# [WHAT TO WORK ON]
As you reproduce every line below, keep it exactly as written and leave out the images.

[STUDY MATERIAL]

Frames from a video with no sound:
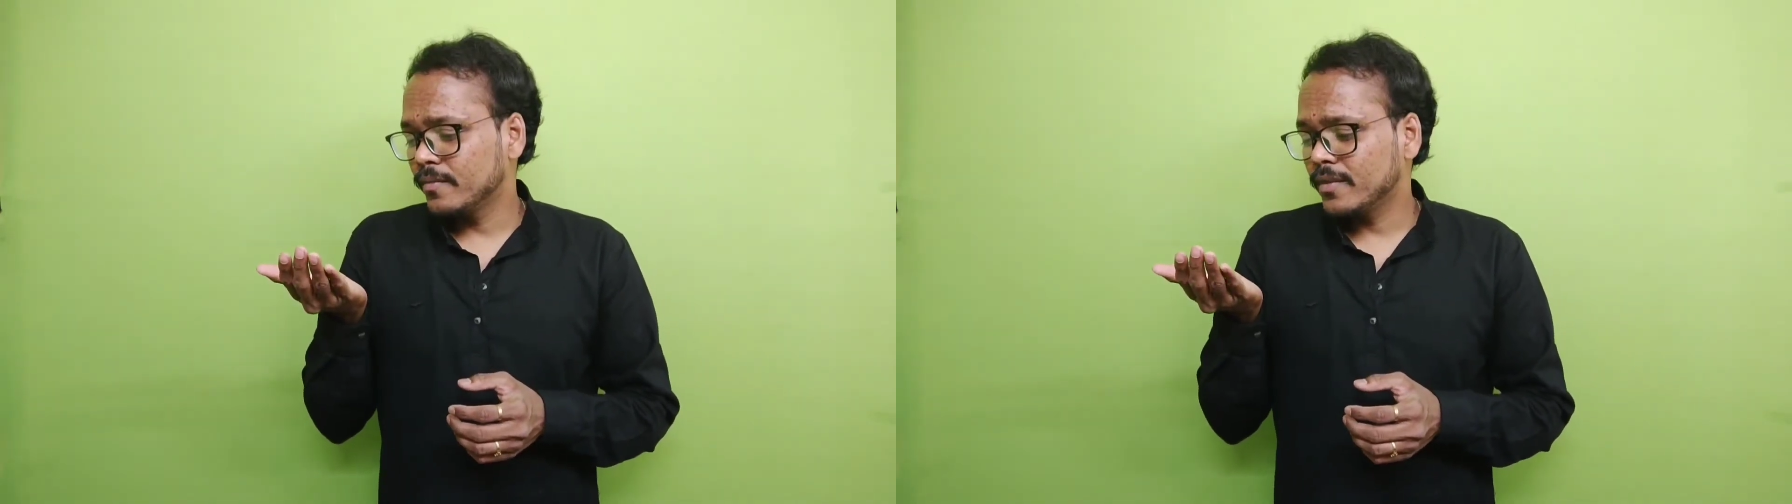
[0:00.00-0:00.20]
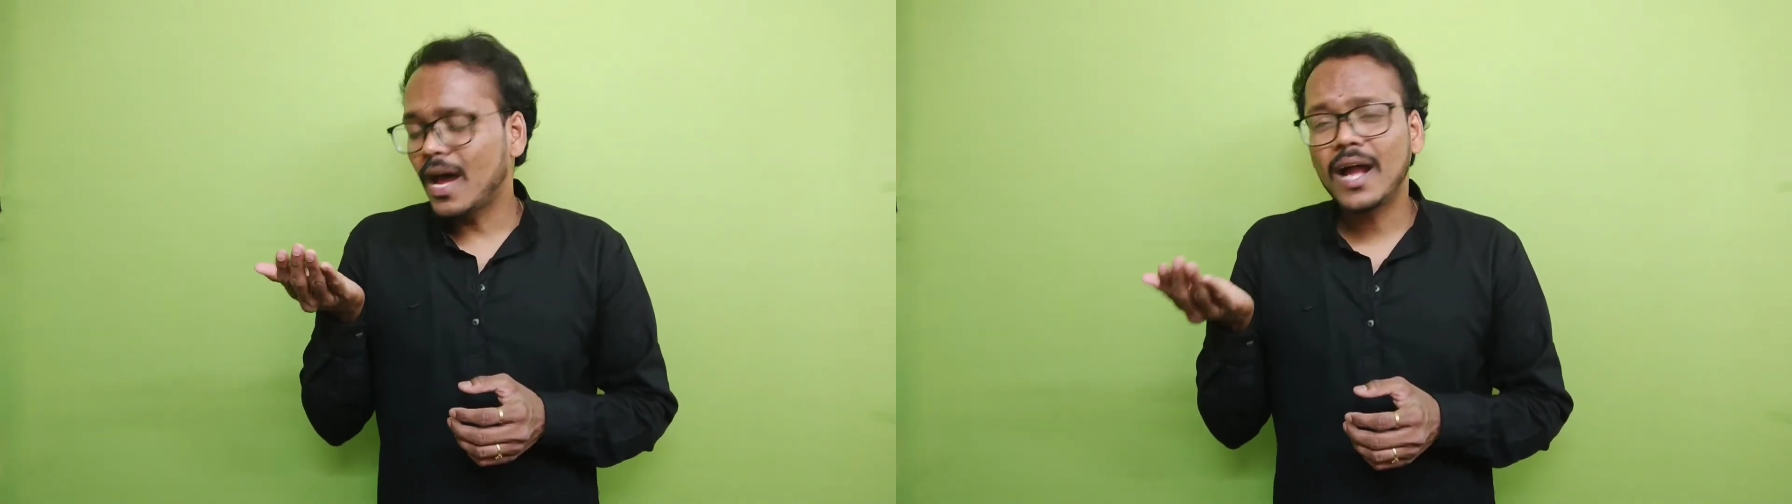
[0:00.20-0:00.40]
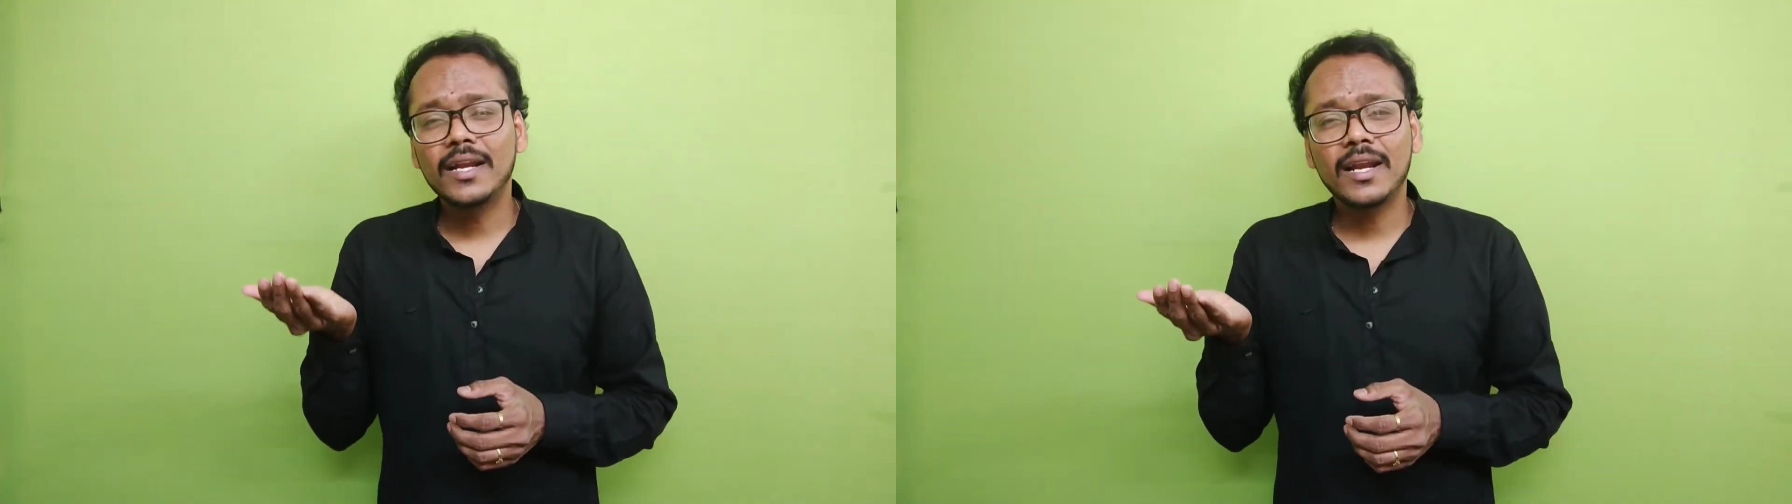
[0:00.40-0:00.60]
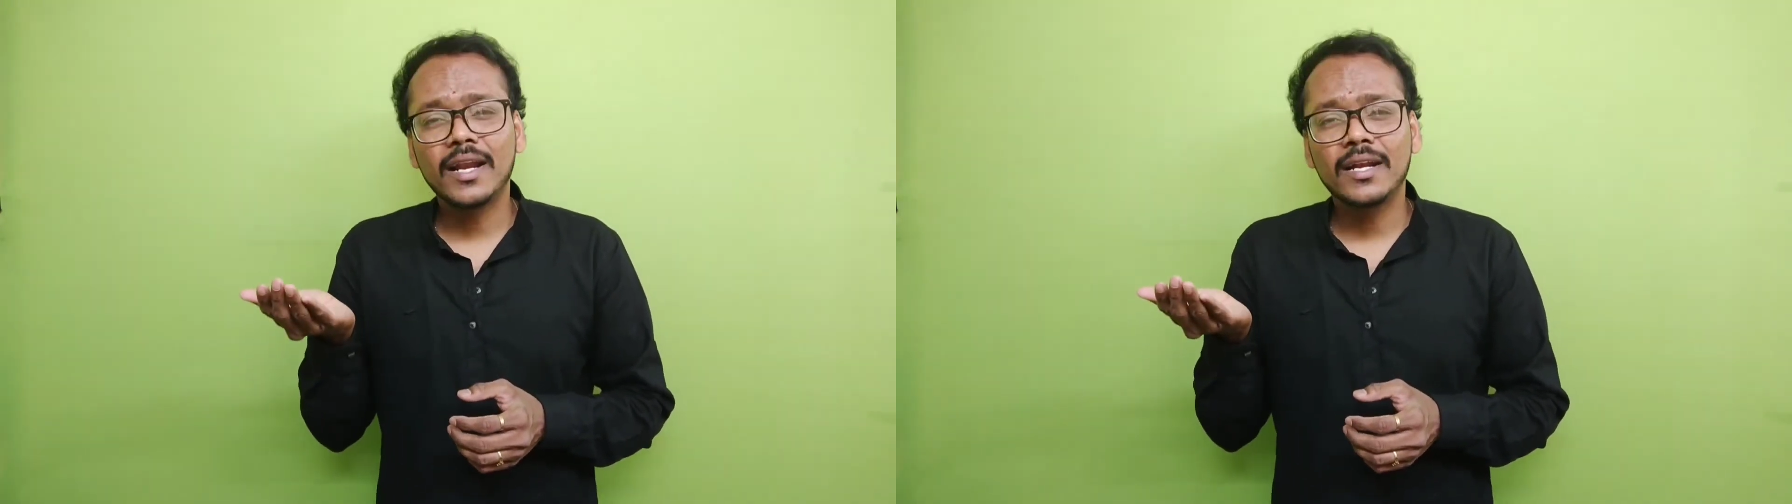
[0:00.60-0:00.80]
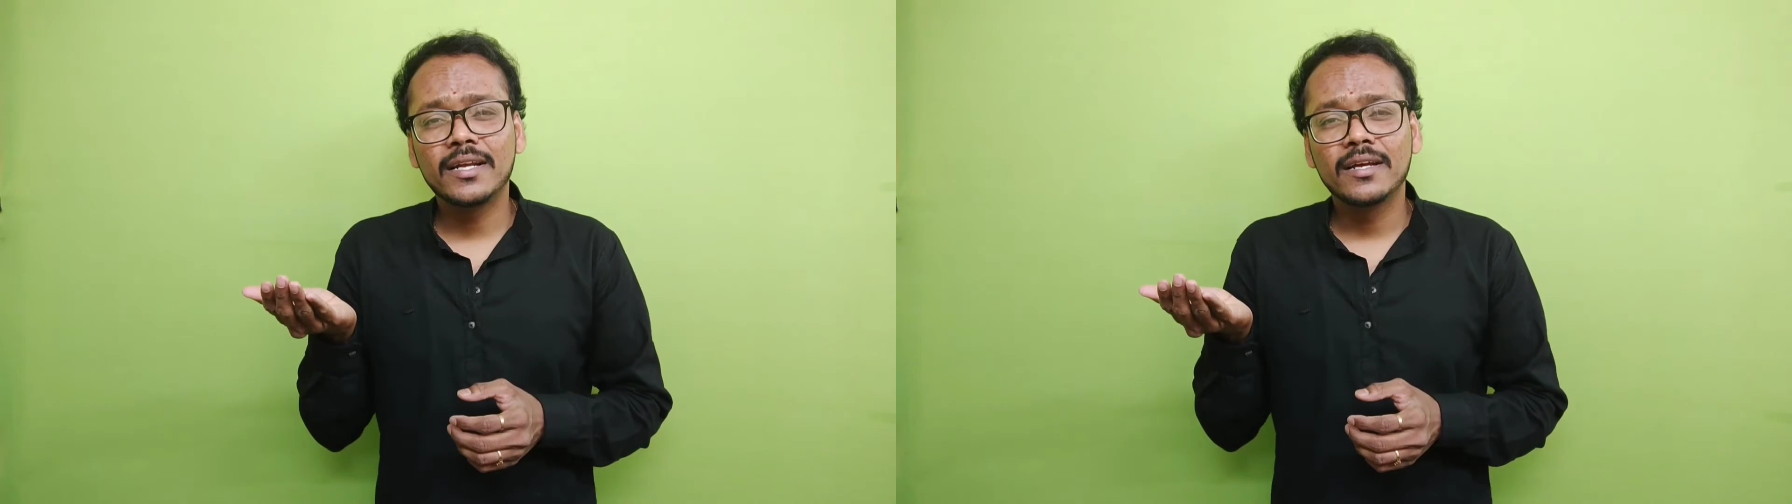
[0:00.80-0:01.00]
heart
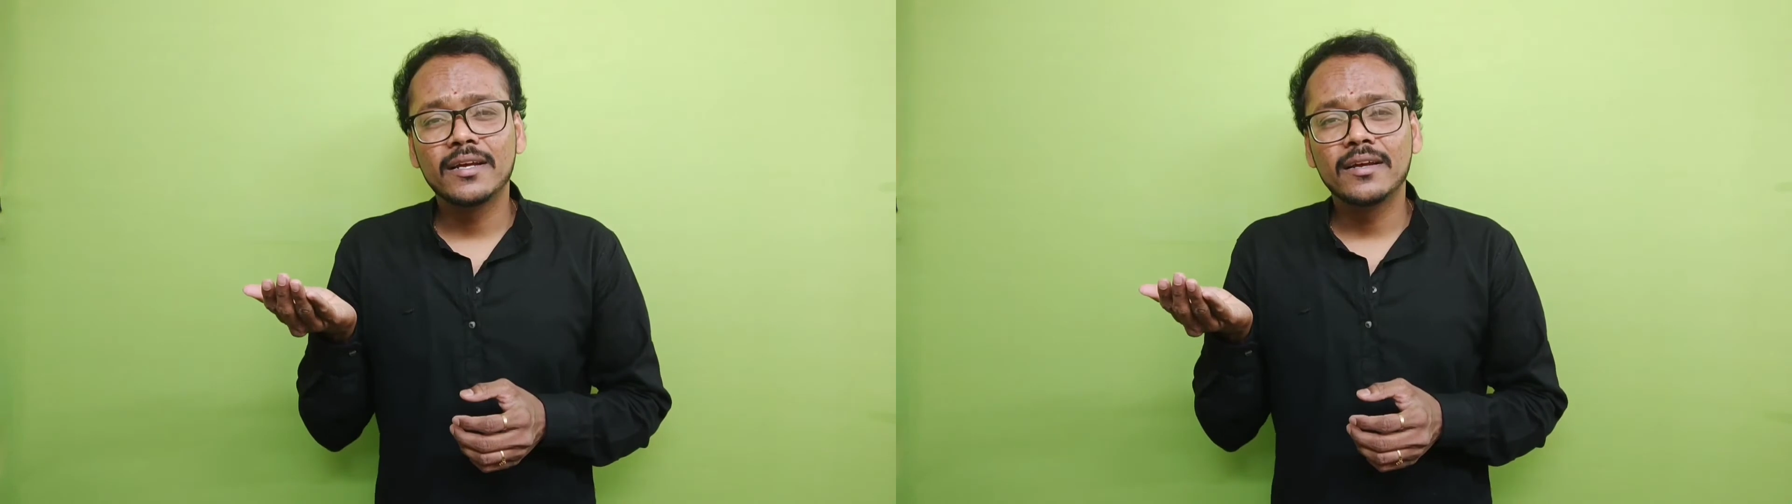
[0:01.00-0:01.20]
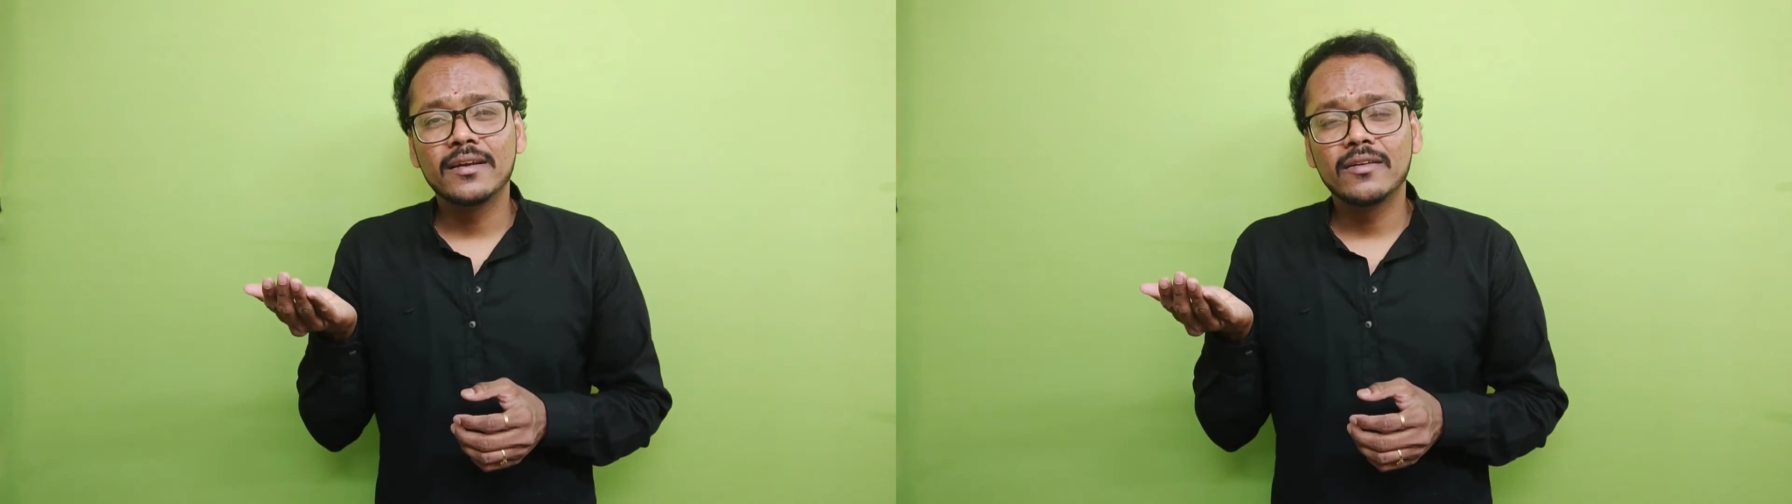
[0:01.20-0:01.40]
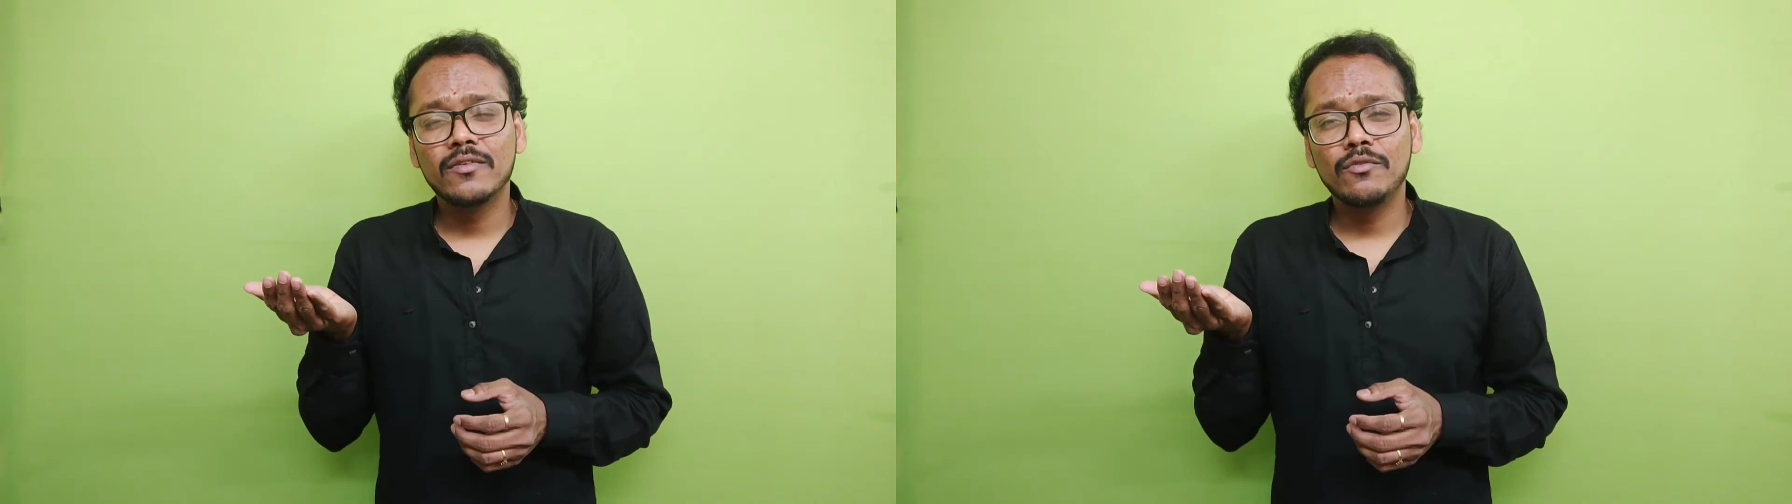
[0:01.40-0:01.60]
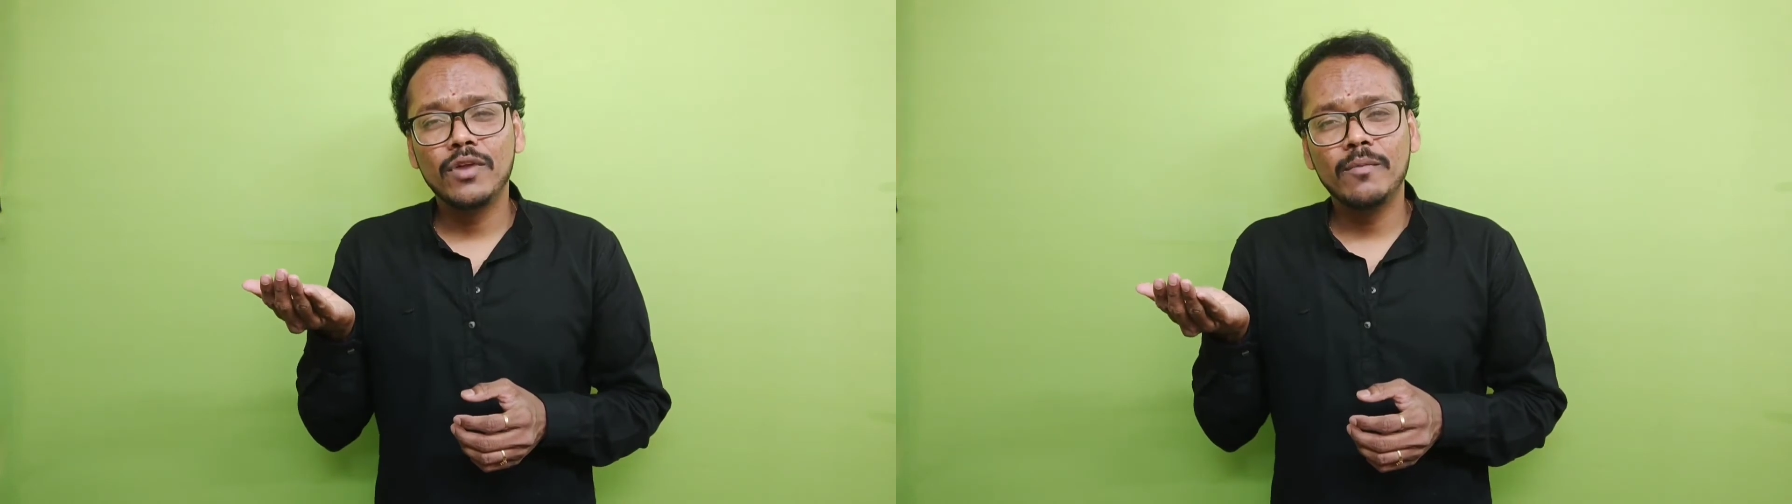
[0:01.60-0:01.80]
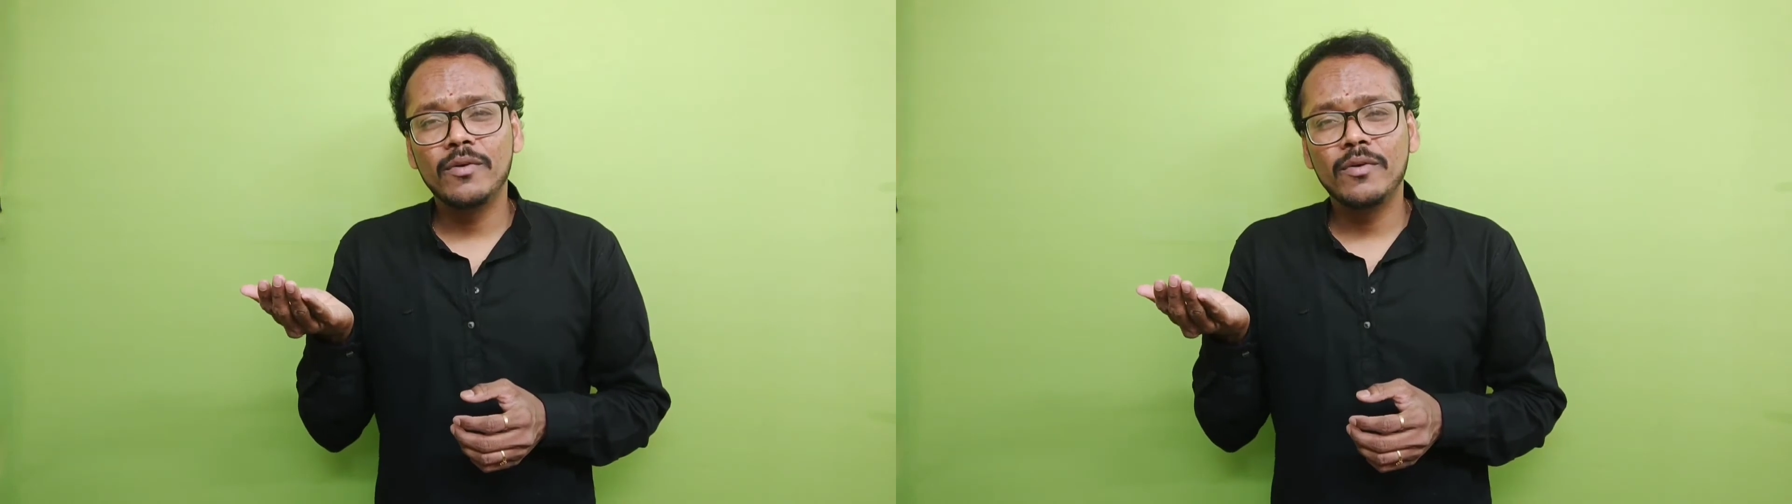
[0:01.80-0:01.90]
rate will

[/STUDY MATERIAL]

# [FINAL ANSWER]
Frames from a video with no sound:
[0:00.00-0:00.20]
[0:00.20-0:00.40]
[0:00.40-0:00.60]
[0:00.60-0:00.80]
[0:00.80-0:01.00]
heart
[0:01.00-0:01.20]
[0:01.20-0:01.40]
[0:01.40-0:01.60]
[0:01.60-0:01.80]
[0:01.80-0:01.90]
rate will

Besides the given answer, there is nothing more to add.